= Task to carry out =
The reply to the records below should contain exactly the lines from the line with "[0:05.33-0:06.40]" through the line with "[0:11.73-0:12.80]", and nothing besides.

Saved data entries

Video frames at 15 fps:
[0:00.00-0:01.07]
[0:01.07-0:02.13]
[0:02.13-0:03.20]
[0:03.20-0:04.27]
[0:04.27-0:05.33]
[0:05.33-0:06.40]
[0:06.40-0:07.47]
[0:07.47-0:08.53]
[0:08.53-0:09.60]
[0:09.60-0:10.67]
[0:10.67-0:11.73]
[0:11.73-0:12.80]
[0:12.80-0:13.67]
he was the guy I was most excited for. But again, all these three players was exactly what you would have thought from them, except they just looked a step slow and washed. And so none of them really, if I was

* * *

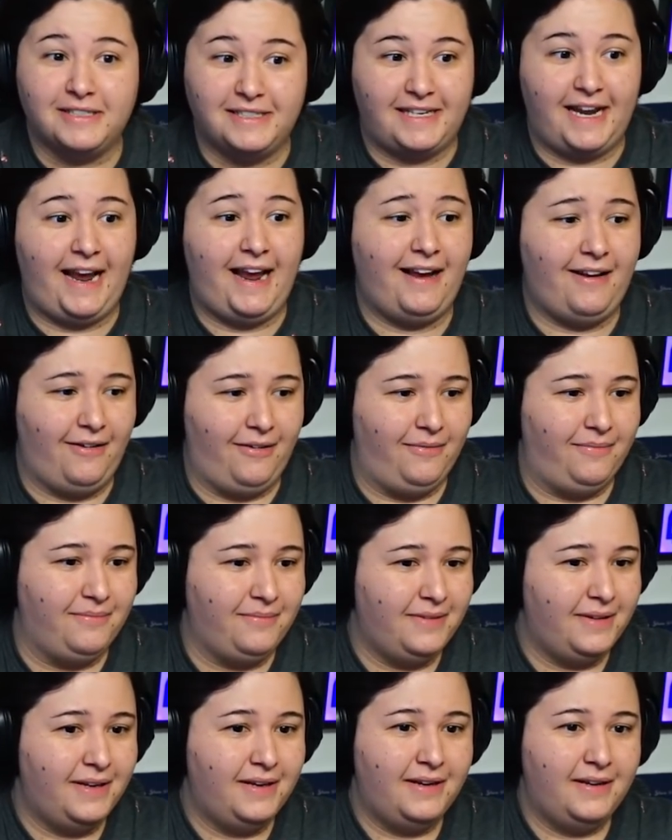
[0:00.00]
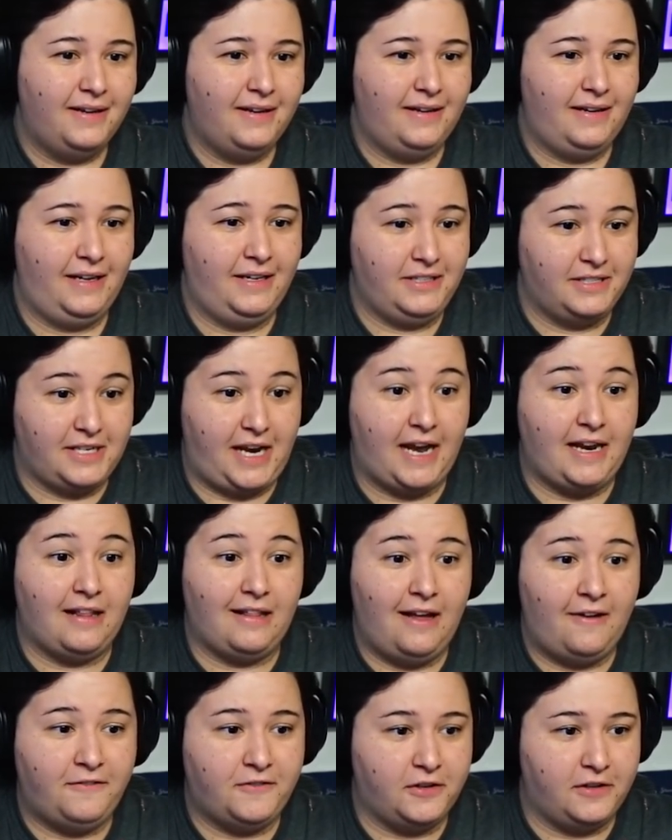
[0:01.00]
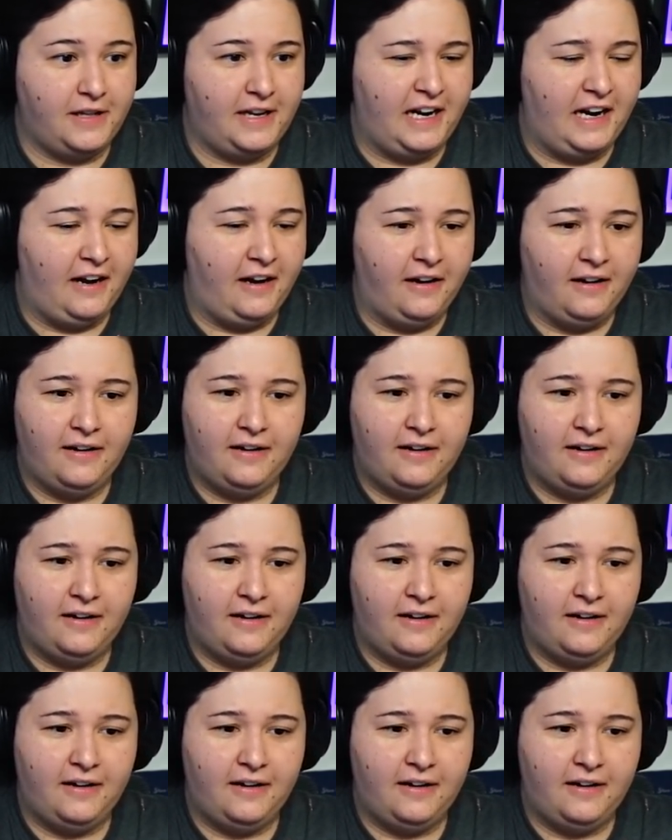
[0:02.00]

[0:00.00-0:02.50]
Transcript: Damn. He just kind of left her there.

= Worked solution =
[0:05.33-0:06.40]
[0:06.40-0:07.47]
[0:07.47-0:08.53]
[0:08.53-0:09.60]
[0:09.60-0:10.67]
[0:10.67-0:11.73]
[0:11.73-0:12.80]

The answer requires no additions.